OpenAI published runtime details for the Responses API computer environment, including shell loops, capped output, automatic compaction, proxied outbound traffic, and reusable skills folders. Use it as a reference architecture for hosted agents that need state, safety controls, and tool execution patterns.
Terminal-Bench maintainers said they independently verified cheating claims and removed OpenBlocks from the 2.0 leaderboard. Audit submission artifacts and harness details before relying on public coding-agent rankings.
The OpenClaw-RL paper proposes training agents continuously from normal interactions by turning user corrections, logs, and next-state feedback into rewards and word-level supervision. Watch it if you build persistent agents and want adaptation to come from live deployment traces instead of offline labeling.
Cursor published its internal benchmarking approach and reported wider separation between coding models than SWE-bench-style leaderboards show.
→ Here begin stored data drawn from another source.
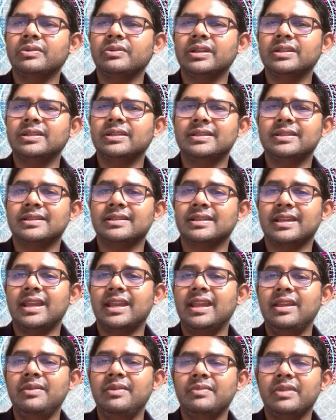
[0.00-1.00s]
It just
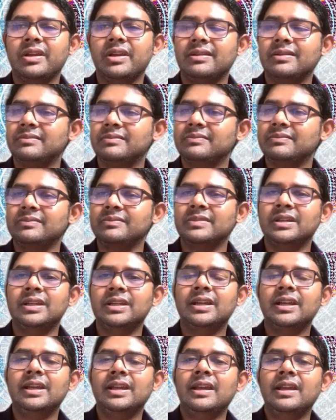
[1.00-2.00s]
came and
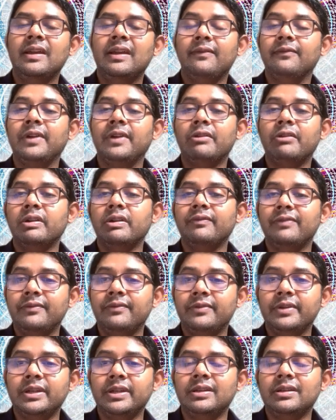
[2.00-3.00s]
very
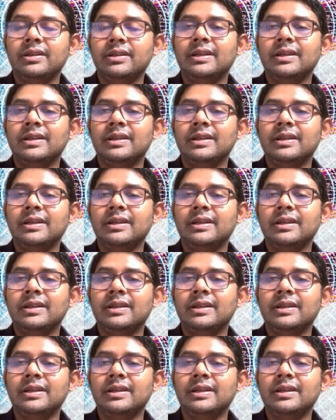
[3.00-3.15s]
vivid.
Use it as a reference for production routing decisions, but validate results against your own online traffic and task mix.
Andrej Karpathy open-sourced autoresearch, a minimal agent loop for automated ML research, and reported roughly 20 additive changes that reduced nanochat’s Time to GPT-2 from 2.02 hours to 1.80 hours. Research teams can use it as a concrete recipe for closed-loop experimentation on any metric with cheap proxy evaluations.
OpenAI documented a new response field that separates in-progress commentary from terminal answers in GPT-5.4 turns, with guidance for replaying those messages in follow-up calls. Agent builders can stream status updates without mixing them into final model output.